Upcoming FLSA Exemption Changes

The U.S Department of Labor has recently announced that the final rules regarding the changes to the FLSA White Collar Exemption Regulations will be published in July 2016. It has also indicated that the regulations will be effective 60 days after their publication. This means the changes will become effective no later than September 2016.

The DOL proposed regulations will significantly increase the salary basis test for most FLSA exemptions. The proposed change would make several million more employees eligible for overtime payments, which could have a significant impact on an employer’s bottom line. An increase in the salary basis test for most FLSA exemptions will mean employers will need to carefully evaluate their currently exempt employees to determine which, if any, will be impacted by the new regulations.

Aside from figuring out how to reclassify employees while protecting your bottom line, you’ll also want to consider a number of policies and procedures that apply to non-exempt employees, and whether they should be updated or added to your employee handbook or other operating manual.  Let’s take a look at a few of these key policies, keeping in mind the Golden Rule of wage and hour: non-exempt employees must be paid for all time they are “suffered or permitted” to work. This doesn’t just mean time in the office, but all time, whether approved by the employer or not.


Timekeeping: If you don’t have some kind of timekeeping policy in writing, now is definitely the time to create one.

Off-the-Clock Work: Make sure employees know that they generally should not be working off-the-clock, but if they are (hopefully with permission) that time should be recorded.

Bring Your Own Device (Use of Personal Devices): We recommend a policy that addresses use of employees’ personal devices such as phones, tablets, and laptops.

Meal Periods and Break Periods:
 Many states requires meal and/or break periods for non-exempt employees. Check your state requirements and make sure you’re offering and enforcing these rest periods. Sometimes these breaks can be waived by the employee if they choose to do so and if they sign a written waiver, but check your state laws before offering this option, as it may not be allowed. If an audit revealed that employees were skipping lunch and you had no evidence that it was their choice, you could find yourself in hot water with the Department of Labor.

Overtime: Now would be the time to ensure that you’re familiar with your state and local overtime laws. Although most employers will only be subject to the federal requirement to pay time and a half for hours worked over 40 in a week, Alaska, California, Colorado, Florida, and Nevada all have daily overtime, and Massachusetts and Rhode Island require some employers to pay a premium for work on Sundays. Whatever your state requires, make sure your managers are aware of the rules and that you’re prepared to comply.

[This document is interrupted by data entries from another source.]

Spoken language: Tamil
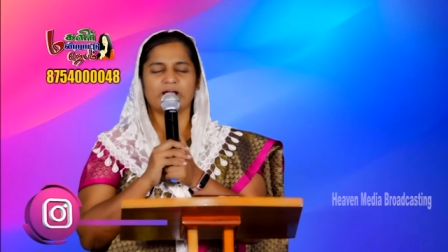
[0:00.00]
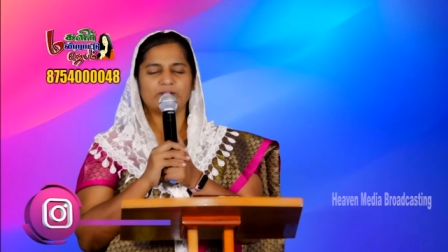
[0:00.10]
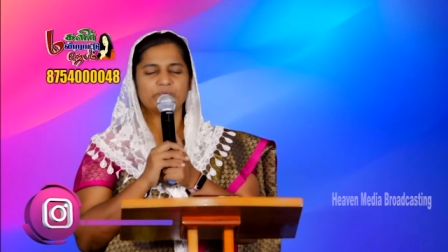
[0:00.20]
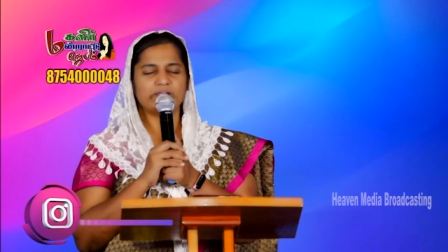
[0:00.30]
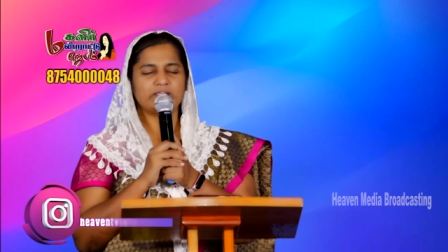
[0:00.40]

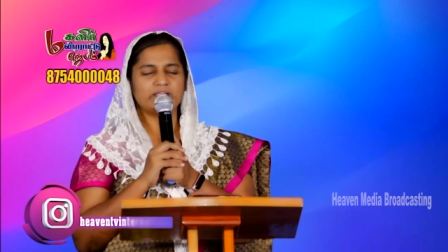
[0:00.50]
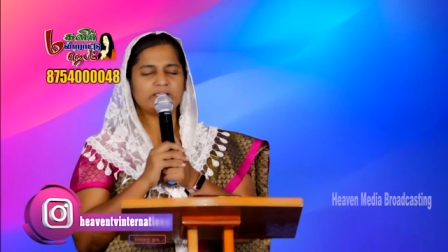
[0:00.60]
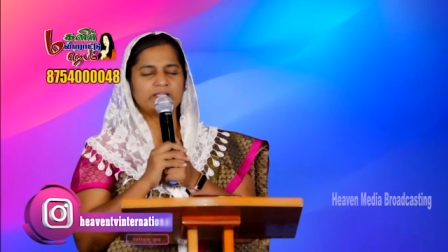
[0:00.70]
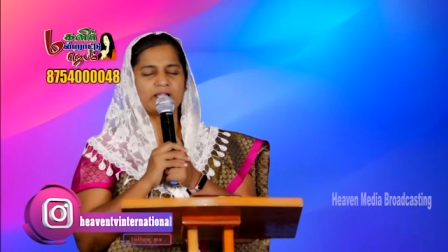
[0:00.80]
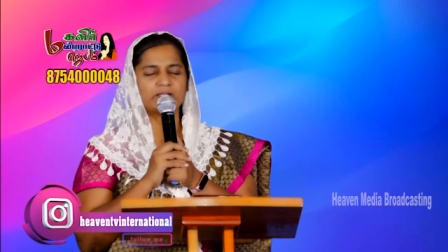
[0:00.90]
ஆண்டவரே
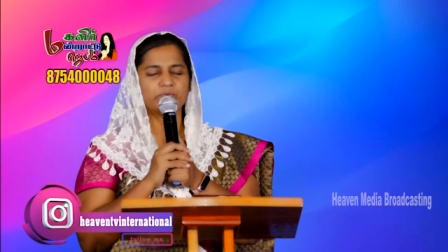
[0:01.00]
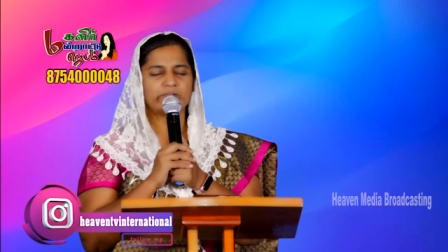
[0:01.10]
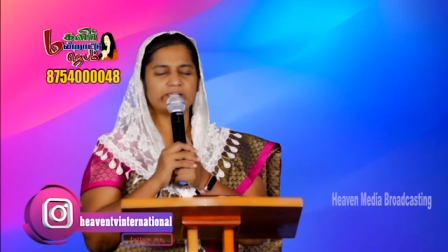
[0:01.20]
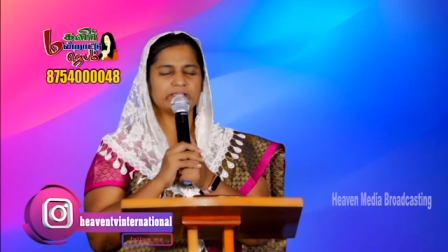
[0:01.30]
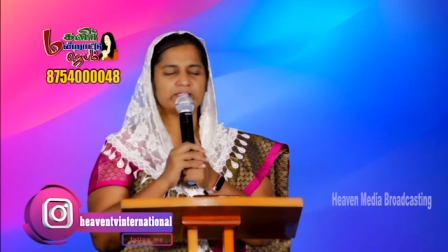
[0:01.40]
நீர்
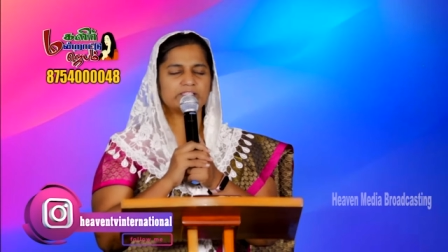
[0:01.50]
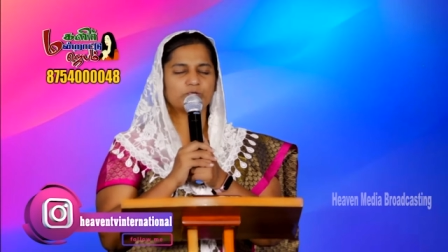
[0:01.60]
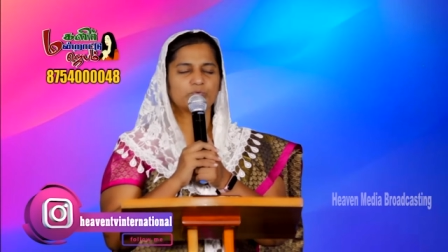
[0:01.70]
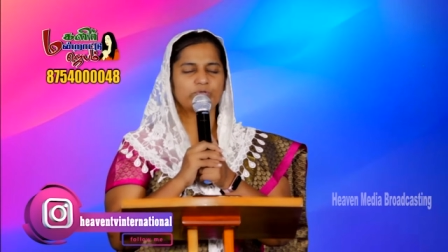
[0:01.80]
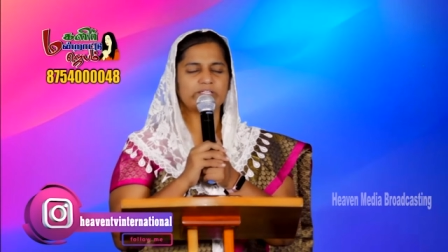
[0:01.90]
ஆண்டவரே
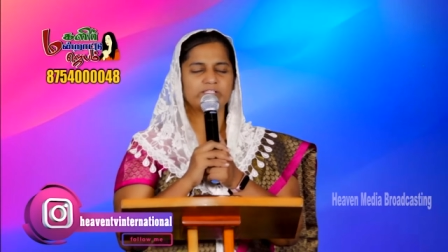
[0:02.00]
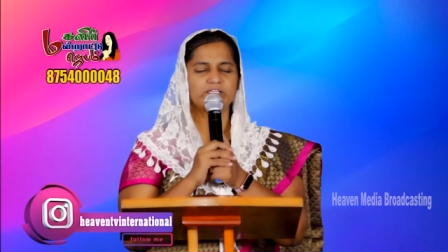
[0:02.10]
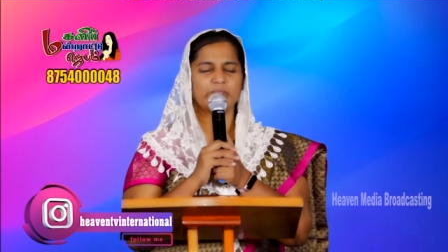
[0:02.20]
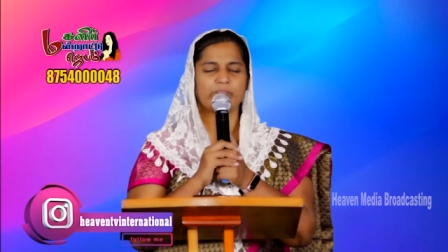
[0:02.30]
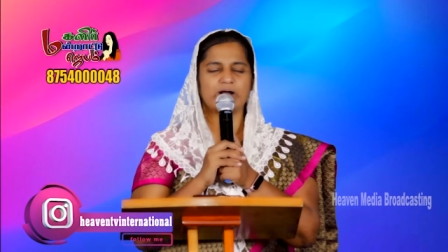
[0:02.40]
இந்த
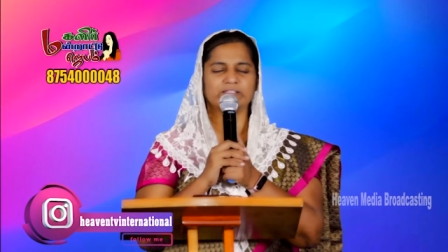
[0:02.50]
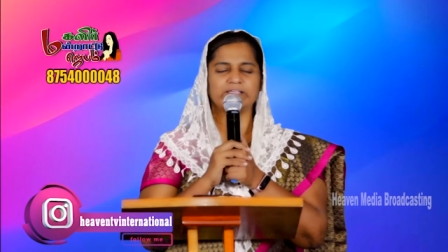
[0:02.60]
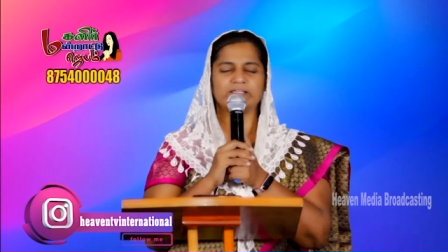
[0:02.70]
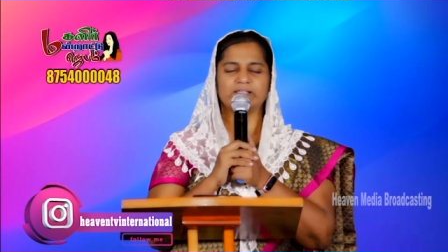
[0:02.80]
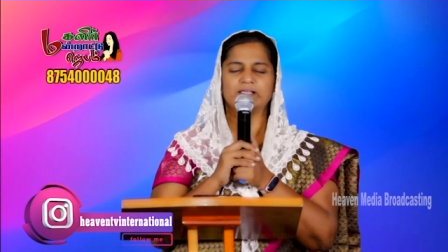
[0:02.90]
ஊழியத்தின்
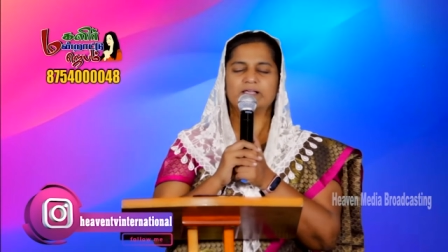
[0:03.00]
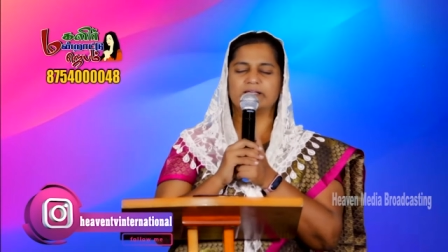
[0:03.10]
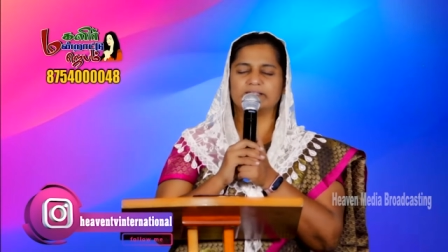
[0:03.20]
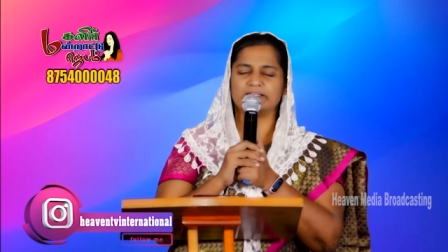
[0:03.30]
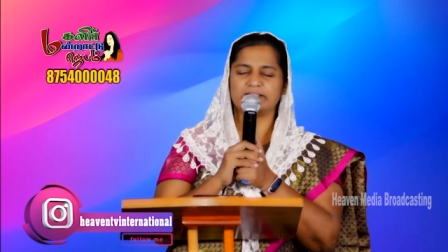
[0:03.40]
பாதையில்
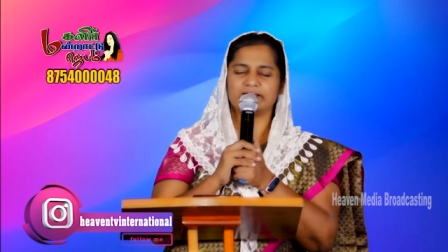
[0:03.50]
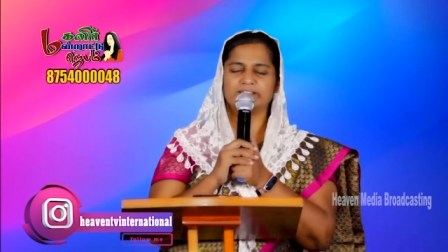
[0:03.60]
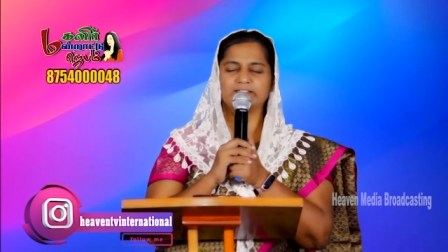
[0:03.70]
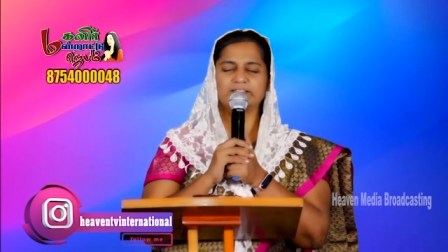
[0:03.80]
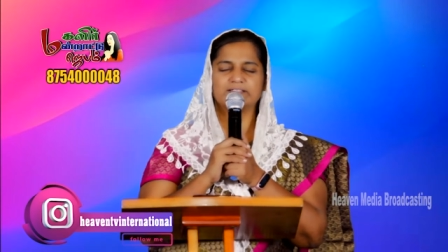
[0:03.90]
நீர்
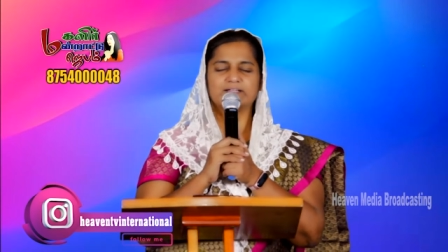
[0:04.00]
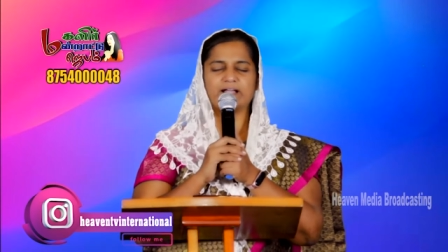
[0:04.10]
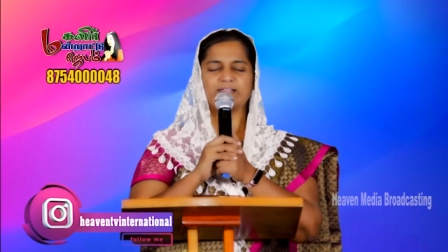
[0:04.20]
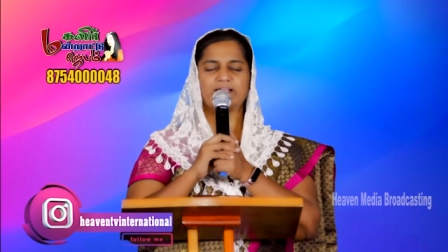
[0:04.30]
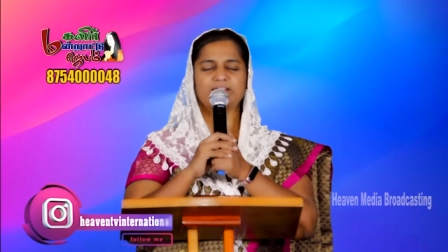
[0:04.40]

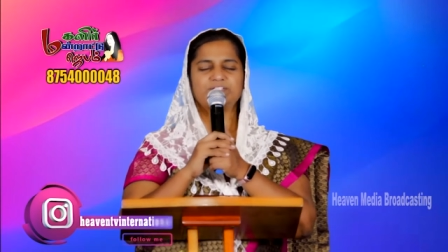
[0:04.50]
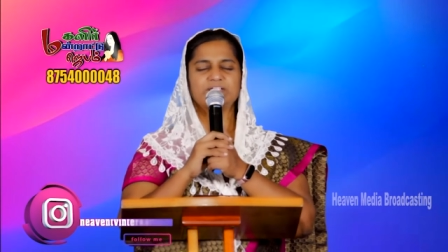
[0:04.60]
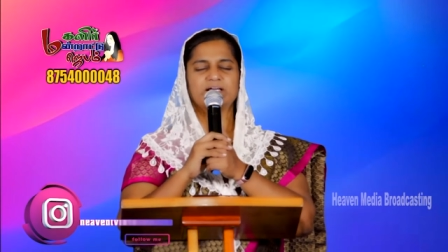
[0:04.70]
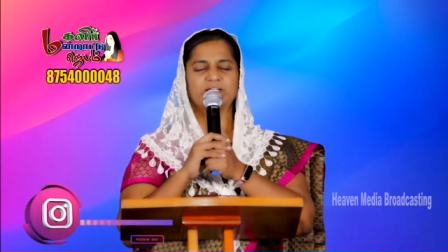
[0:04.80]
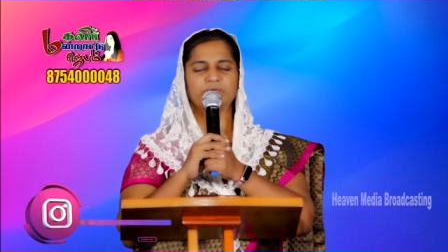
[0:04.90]
நடத்துகிறதுக்காய்
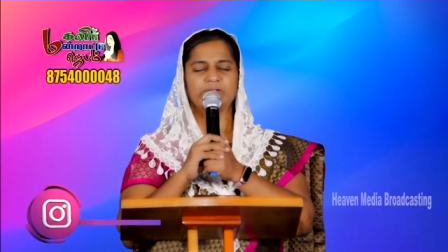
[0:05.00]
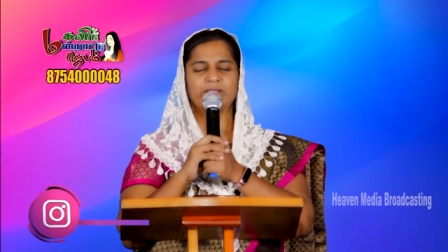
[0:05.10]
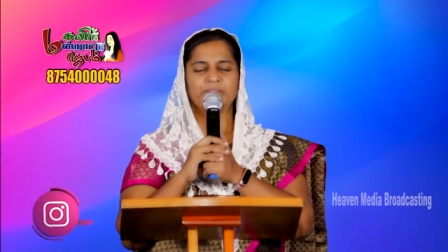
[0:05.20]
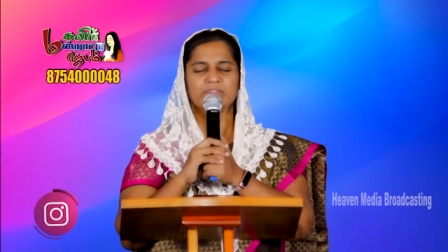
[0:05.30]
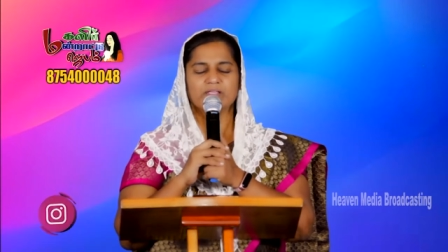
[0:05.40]
நன்றி ஆண்டவரே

There may be more policies specific to your business or industry that require attention in light of the upcoming changes, but these should provide a good starting point. How to communicate, or re-communicate, these policies is up to you.  For more information about updating policies, communicating changes, and generally dealing with the non-financial impacts of this change, contact our team at info@coastalpayroll.com to see how CoastalHR can help you manage the masses.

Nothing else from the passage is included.